Amendments to the Norwegian Biotechnology Act and Related Guidelines

news
28 May 2020
Category
Insights

The Norwegian Parliament decided on 26 May 2020 that several amendments shall be made to the Biotechnology Act and the related guidelines.

Key aspects of the decision can be summarized as follows:

1. All pregnant women in their first trimester will routinely be offered ultrasound with additional examinations, which can reveal serious illness or fetal injury. This will be a part of the public health care service in Norway. The parliamentary majority's reason for the change, is to increase the chances of identifying a fetus which has an increased risk for diseases, and consider possible measures at an early stage. 

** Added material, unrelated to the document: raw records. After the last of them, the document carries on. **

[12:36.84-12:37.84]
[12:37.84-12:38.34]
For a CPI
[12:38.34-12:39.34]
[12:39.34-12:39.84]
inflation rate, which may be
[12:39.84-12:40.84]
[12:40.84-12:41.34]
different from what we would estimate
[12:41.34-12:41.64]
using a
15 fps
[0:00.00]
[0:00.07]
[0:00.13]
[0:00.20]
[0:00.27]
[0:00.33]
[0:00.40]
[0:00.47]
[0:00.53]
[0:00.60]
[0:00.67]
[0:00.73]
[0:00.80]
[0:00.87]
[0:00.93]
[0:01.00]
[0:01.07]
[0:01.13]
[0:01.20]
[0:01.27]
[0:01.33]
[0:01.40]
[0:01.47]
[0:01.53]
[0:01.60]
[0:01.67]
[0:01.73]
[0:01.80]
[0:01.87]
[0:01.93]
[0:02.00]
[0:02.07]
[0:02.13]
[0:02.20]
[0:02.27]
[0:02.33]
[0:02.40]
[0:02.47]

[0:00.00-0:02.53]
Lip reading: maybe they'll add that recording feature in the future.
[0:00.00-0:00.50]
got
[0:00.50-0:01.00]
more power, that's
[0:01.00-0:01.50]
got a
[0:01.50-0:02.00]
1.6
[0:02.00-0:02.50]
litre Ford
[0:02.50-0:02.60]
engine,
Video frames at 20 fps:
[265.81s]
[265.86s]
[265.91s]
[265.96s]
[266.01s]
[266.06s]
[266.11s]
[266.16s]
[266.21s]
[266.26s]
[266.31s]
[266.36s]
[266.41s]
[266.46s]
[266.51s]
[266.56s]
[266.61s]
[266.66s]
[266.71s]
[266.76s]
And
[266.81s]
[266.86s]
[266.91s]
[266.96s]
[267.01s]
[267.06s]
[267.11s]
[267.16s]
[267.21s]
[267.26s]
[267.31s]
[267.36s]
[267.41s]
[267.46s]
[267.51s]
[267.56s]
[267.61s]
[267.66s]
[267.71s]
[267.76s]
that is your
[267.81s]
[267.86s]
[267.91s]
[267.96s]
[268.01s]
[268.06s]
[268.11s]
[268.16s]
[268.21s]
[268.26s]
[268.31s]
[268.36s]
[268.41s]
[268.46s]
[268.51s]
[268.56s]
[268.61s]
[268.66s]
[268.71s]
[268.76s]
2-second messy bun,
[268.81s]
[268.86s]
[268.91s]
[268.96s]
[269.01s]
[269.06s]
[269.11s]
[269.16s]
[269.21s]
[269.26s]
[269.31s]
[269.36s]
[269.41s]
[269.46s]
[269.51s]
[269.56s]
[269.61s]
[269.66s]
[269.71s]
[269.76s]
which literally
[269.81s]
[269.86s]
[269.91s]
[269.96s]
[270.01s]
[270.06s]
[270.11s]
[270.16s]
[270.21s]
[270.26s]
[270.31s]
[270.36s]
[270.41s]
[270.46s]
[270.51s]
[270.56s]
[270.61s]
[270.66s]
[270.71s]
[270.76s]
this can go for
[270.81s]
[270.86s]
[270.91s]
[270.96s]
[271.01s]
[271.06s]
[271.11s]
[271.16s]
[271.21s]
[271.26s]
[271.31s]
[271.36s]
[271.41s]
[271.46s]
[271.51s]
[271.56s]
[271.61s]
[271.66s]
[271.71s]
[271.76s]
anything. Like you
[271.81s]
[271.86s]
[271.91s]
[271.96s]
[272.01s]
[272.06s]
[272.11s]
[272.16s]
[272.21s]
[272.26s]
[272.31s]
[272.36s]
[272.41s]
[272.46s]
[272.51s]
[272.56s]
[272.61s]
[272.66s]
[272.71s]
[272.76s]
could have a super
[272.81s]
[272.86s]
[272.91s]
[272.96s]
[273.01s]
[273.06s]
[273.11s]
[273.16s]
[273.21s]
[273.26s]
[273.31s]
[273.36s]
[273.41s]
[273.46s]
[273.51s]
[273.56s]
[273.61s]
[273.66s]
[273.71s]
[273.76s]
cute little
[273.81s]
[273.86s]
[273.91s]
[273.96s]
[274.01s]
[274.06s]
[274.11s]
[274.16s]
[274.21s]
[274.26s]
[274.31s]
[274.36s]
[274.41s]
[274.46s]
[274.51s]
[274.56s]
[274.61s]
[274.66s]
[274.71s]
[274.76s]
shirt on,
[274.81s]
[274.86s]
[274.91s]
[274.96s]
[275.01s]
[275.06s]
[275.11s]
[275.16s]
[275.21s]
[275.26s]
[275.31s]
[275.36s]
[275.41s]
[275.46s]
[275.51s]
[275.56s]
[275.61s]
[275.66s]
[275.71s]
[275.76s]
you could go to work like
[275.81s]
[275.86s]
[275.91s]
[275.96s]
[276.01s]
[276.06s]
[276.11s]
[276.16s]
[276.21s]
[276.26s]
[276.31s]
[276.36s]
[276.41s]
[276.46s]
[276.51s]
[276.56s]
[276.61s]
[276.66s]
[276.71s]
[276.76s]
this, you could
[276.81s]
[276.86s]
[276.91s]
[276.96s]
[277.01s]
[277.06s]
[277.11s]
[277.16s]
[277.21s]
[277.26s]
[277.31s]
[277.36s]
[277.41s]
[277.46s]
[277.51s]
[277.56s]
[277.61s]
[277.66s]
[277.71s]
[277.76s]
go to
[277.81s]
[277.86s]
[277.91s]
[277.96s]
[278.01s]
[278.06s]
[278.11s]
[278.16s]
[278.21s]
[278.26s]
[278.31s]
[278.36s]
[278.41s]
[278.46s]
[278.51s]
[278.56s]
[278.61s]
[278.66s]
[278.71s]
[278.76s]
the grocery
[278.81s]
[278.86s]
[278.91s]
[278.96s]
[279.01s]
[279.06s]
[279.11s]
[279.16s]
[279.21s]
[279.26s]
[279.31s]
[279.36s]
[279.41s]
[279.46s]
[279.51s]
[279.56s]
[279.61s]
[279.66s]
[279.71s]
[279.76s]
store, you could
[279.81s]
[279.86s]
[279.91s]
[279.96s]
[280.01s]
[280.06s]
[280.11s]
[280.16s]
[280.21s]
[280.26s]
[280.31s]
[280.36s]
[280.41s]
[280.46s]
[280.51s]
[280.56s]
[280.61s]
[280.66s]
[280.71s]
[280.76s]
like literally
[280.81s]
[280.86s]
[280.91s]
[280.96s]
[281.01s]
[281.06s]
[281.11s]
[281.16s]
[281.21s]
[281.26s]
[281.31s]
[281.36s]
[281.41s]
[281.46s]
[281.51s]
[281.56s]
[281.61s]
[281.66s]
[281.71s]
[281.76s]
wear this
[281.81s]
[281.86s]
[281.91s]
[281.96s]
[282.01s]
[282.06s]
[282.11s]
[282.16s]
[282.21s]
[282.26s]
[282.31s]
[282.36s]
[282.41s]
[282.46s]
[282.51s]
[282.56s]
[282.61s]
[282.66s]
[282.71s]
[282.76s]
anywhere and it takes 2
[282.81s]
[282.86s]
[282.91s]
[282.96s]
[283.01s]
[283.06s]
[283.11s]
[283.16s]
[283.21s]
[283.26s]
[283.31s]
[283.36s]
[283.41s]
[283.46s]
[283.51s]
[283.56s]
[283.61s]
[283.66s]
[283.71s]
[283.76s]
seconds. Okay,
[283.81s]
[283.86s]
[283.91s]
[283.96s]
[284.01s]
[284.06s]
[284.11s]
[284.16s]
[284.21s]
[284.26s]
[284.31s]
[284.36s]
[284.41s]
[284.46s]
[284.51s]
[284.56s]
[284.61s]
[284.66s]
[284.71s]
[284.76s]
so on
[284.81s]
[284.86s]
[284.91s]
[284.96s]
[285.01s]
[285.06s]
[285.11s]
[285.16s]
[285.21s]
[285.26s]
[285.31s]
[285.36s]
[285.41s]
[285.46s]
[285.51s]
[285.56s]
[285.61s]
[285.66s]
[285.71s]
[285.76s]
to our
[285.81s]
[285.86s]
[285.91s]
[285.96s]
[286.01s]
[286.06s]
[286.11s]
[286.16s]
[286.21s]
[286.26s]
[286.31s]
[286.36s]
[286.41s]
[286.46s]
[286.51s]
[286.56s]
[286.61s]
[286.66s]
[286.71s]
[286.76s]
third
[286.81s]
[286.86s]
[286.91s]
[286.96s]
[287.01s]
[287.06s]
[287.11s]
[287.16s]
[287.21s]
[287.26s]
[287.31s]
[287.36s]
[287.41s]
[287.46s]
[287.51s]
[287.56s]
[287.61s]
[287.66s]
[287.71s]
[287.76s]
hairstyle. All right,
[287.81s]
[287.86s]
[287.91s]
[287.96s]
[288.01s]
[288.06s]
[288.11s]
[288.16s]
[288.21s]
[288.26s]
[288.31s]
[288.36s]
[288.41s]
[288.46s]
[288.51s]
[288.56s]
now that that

2. The age limit for obtaining fetal diagnosis, which is used to acquire information regarding genetic characteristics of the fetus, is reduced to 35 years of age when the woman will give birth. Previously the age limit was 38 years.

3. It will be allowed to conduct a Non-Invasive Prenatal Test (NIPT) on all pregnant women in Norway. The NIPT test is a fetal diagnostic method, which provides information about the child's gender, and whether the child has trisomy 21 (Down's syndrome) and certain other rare conditions. The method can be used from 9-11 pregnancy week, according to information from the Norwegian Directorate of Health.

4. Assisted reproductive technology will be permitted for single women.  Previously, assisted fertilization could only be performed on a woman who is married or lives with someone in a stable relationship resembling marriage. The conditions for insemination were previously either that the man's semen cannot successfully fertilize the woman's egg, that the man has or carries a serious illness, or that two women are married or living together in a stable relationship resembling marriage. With the new changes, insemination can also take place on a single woman, without the requirement of her having a male or female partner. To be considered as a single person, the woman must live alone.

5. Donation of eggs will be legal. Egg donation entails that a woman donates one or more eggs, which can be used for artificial fertilization of another woman, or for research purposes. The Biotechnology Act previously only allowed semen donation. The female donor must be over the age of 25, and not older than 35 (while the semen donor must be over the age of 18). It is the physician who chooses the semen or egg donor.

A fertilized egg can only be inserted into the uterus of the woman who will be child's mother. Surrogacy, meaning that the woman who gives birth to the child will not be its mother, is not allowed.

When performing assisted fertilization on couples, egg and semen donation will not be permitted at the same time, nor will donation of a fertilized egg be permitted. Thus, in case of egg donation, the man in the couple's own semen will be used, and in case of semen donation, the woman's own egg will be used.

When performing assisted fertilization on a single woman, the egg must come from the single woman herself. Therefore, it will not be a legal option that an egg from another woman is fertilized with semen from a donor, and inserted into the single woman.

The financial compensation for donation shall reflect the burden and time spent for the donor, which means that the compensation level will be set somewhat higher for female than for male donors. The compensation will be set at a moderate level, taken the other Nordic countries' compensation levels into account.

6. There will be an age limit for assisted fertilization. The woman receiving assisted fertilization cannot be older than 46 at the time of the insemination or insertion of the fertilized egg.

7. There will be amendments regarding the storage of fertilized eggs. With the changes it is now legal to store fertilized eggs, until the woman who the egg shall be inserted in, is 46 years of age. The woman can consent to a shorter storage period. The company which performs assisted fertilization can determine a shorter storage period based on resource and utility considerations. However, without the consent of the woman, it cannot be shorter than five years from the time of the fertilization.

8. It will be legal to import and store unfertilized cells ("to freeze eggs"), also for non-medical reasons. Such storage could for example be an option for persons who wish to wait to have children. The public health care system is not responsible for storage which is based on non-medical reasons, and the public health care system will not be responsible for any parts of the costs (no co-payments). 

9. It is now permitted to use semen from a deceased person for assisted fertilization. As long as it can be documented that it was the will of the deceased person, stored semen from the deceased person, or an egg which is fertilized with semen from the deceased person, can be used for assisted fertilization of the deceased person's living spouse, or of the person who the deceased person was in a relationship with and lived with. It is a requirement that the living spouse, or the person who the deceased person was in a relationship with and lived with, is single during insemination or the insertion of a fertilized egg. The fertilized egg must be her own. The deceased person will have legal status as the father of the child.

10. Children born from egg or semen donation will have the right to receive information about the donor from an earlier age. A child born from donated unfertilized egg or donated semen, will at the age of 15 have the right to receive information about the identity of the donor. Previously, the child would have the right to such information at the age of 18.